Vinicius participa de um cadáver esquisito
Este é um raro sobrevivente das brincadeiras literárias herdadas do Velho Continente e praticadas pelos intelectuais brasileiros do meio do século passado, todos profundamente influenciados pelos movimentos literários artísticos das décadas anteriores na Europa.
O grupo surrealista francês composto por escritores hoje famosos e artistas como René Magritte ou Salvador Dali inventou, por volta de 1925, um jogo literário chamado que, por aqui, ficou conhecido como “cadáver esquisito”.
A iniciativa estava ligada à ideia da escrita “automática” proposta pelo Surrealismo e o trabalho era coletivo: podia tratar-se de um desenho ou de um texto. Em ambos os casos, cada artista desenhava uma pequena parte que era dobrada e continuada por outro que não sabia o que havia em cima e assim por diante, com três, quatro, seis ou mais participantes. Na literatura, o jogo acabava dando poemas curiosos: novamente o participante escrevia uma linha, a dobrava e deixava às vezes só a última palavra para que o seguinte completasse com mais uma linha, que seria também escondida até o último participante terminar o texto.

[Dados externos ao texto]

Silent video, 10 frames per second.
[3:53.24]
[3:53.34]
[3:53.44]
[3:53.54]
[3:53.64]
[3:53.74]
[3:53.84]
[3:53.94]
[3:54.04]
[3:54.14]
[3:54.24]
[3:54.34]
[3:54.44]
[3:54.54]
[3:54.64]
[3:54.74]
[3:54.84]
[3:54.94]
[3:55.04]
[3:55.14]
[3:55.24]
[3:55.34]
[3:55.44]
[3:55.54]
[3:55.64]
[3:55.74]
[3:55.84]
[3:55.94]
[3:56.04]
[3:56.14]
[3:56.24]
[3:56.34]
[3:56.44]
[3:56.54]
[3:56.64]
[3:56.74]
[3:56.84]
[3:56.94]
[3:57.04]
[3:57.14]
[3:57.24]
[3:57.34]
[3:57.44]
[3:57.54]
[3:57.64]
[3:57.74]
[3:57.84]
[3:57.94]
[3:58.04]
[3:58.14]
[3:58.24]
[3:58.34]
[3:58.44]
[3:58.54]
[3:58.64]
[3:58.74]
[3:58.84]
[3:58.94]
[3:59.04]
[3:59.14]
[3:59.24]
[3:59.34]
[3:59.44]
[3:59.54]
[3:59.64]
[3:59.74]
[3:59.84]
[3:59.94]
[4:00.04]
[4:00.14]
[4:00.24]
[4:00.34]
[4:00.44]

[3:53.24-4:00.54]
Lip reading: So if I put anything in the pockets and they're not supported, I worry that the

A peça aqui reproduzida é um raro exemplar de cadáver esquisito brasileiro do final dos anos 1940. Intitulado Rampa do túnel / São Paulo, teve como participantes Vinícius de Moraes, Luiz Lopes Coelho e sua mulher Dinah, (um dos casais de intelectuais mais destacados de São Paulo), Arnaldo Pedroso D’Horta, Sergio Milliet e Luiz Martins, notáveis escritores paulistas então na casa dos quarenta e cinco anos.

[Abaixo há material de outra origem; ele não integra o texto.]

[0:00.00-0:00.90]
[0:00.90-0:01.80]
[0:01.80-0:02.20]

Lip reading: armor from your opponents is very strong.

Vinícius teria 35 na data provável deste manuscrito, 1948, e fazia parte dos integrantes mais jovens.
O texto diz:
“Rampa do Túnel
São Paulo
Você é besta porque não está conosco / para fazer o Orfeu da Conceição / comi o cachorro, / e o fecho de ouro que os paristes”.
O texto é assinado por todos com o primeiro nome na ordem de sua contribuição. Milliet assina como “Sergio, o da verdade” e Martins como “Luiz Martins, o da mentira”, numa alusão hoje pouco clara a uma brincadeira que morreu com os participantes.
A frase com que Vinicius contribui para o cadáver esquisito é significativa: “fazer o Orfeu da Conceição”. Foi o que ele fez tão bem.
Este é um raro sobrevivente das brincadeiras literárias herdadas do Velho Continente e praticadas pelos intelectuais brasileiros do meio do século passado, todos profundamente influenciados pelos movimentos literários artísticos das décadas anteriores na Europa.
Foi conservado pelos descendentes de um dos participantes, de quem o atual detentor o adquiriu.